Fa. Direktmarketing, Christina Winter geht in die Berufung

Das Amtsgericht Oldenburg in Holstein hatte mit Entscheidung vom 02.03.2010 (25 C 545/09) gegen Frau Winter entschieden.
Zuvor hatte das AG Bingen (31 C 285/08) am 07.05.2009 ein Versäumnisurteil gegen Frau Winter erlassen.

Dagegen hatte Frau Winter Einspruch eingelegt und die Verhandlung nach Oldenburg in Holstein verlegen lassen, weil ihre Firma nunmehr dort ihren Sitz haben soll.
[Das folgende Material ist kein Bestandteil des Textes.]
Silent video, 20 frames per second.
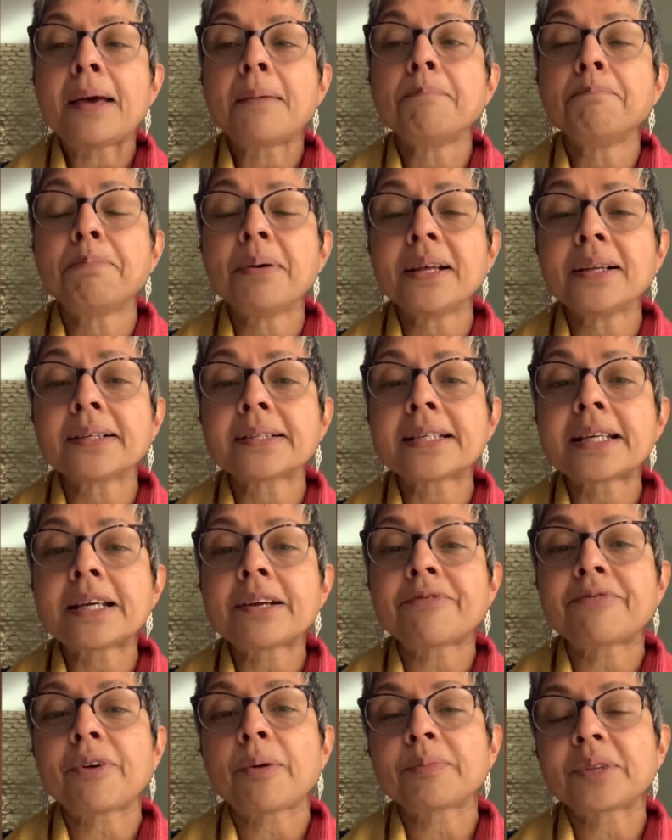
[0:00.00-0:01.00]
building
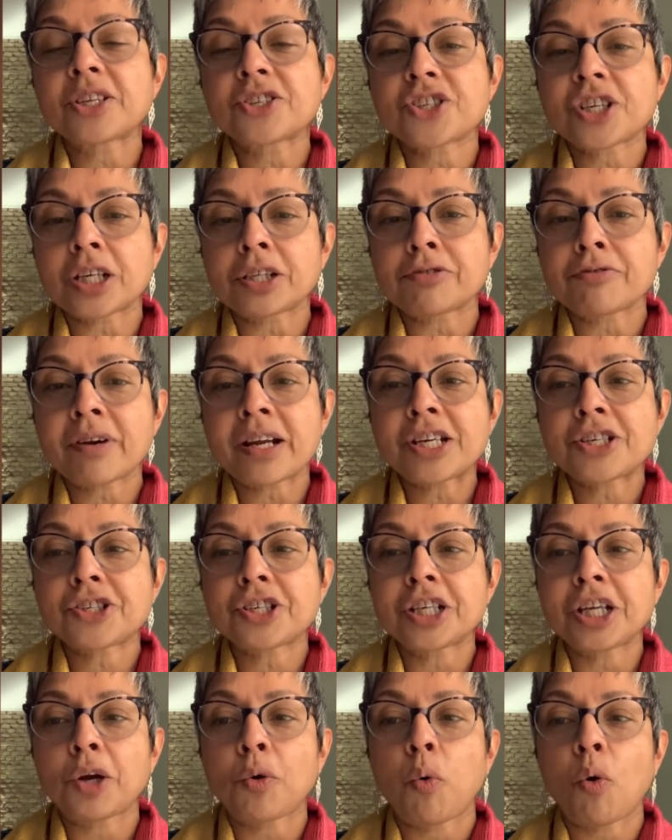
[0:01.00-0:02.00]
from the Generation
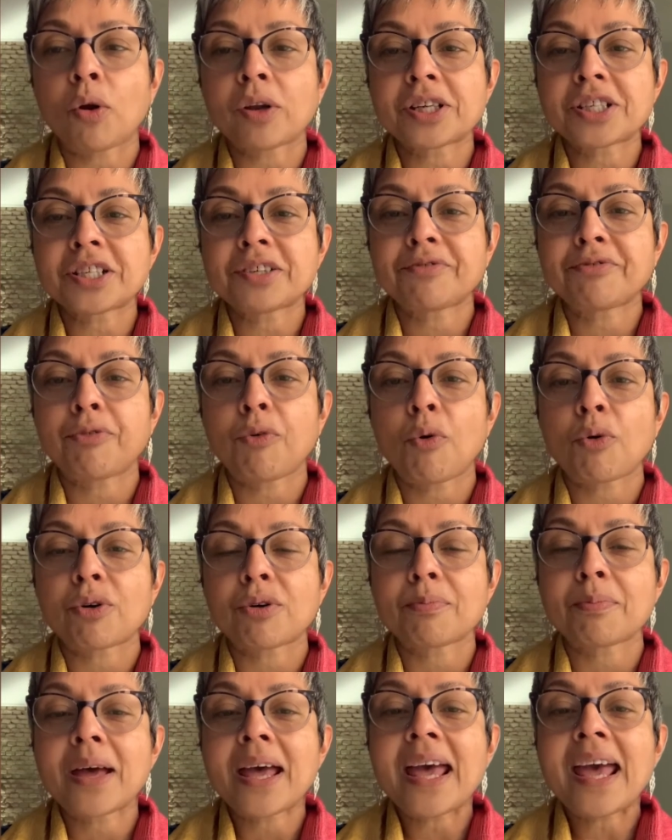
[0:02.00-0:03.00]
Equality
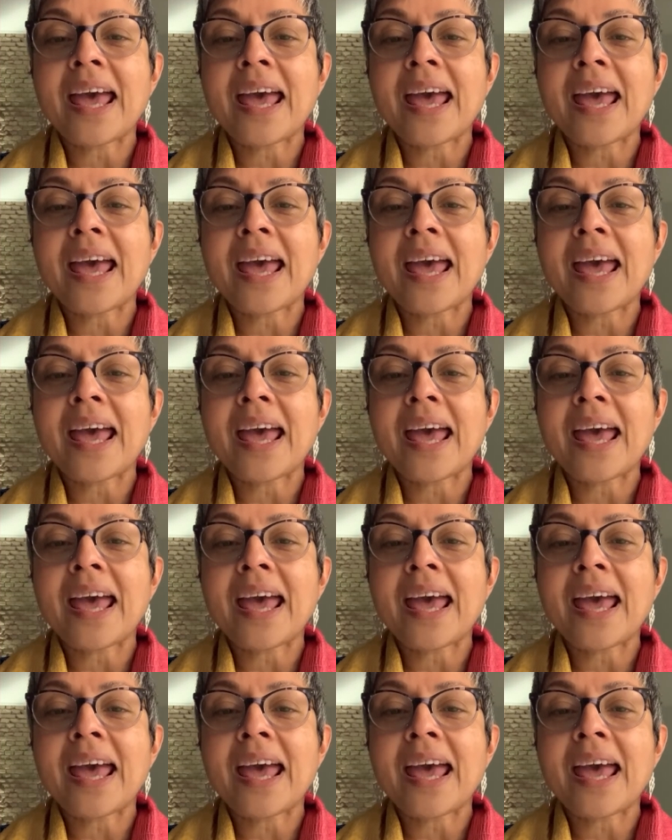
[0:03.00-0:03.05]
Forum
Das AG Oldenburg iH kam zu dem Ergebnis, dass das VU des AG Bingen aufrecht zu erhalten war. Zu dem wurde die Beklagte verurteilt, aussergerichtlich entstandene Anwaltskosten zu erstatten.

Die Begründung dafür ist interessant. Der Unternehmer, der ein unbestimmtes Angebot (fahrlässig) unterbreitet, verletzt nach Ansicht des Oldenburger Richters eine allgemeine Schutzpflicht aus § 241 II BGB.  Der Unternehmer der daraufhin einen Anwalt  einschaltet, muss dann nicht auf diesen Kosten sitzen bleiben.

Gegen das Urteil des AG Oldenburg iH hat sich Frau Winter nun mit einer Berufung zum LG Lübeck gewandt. Die Berufung wurde noch nicht begründet und es bleibt abzuwarten, welche Argumente gegen das sehr wohl begründete Urteil des AG Oldenburg iH angeführt werden.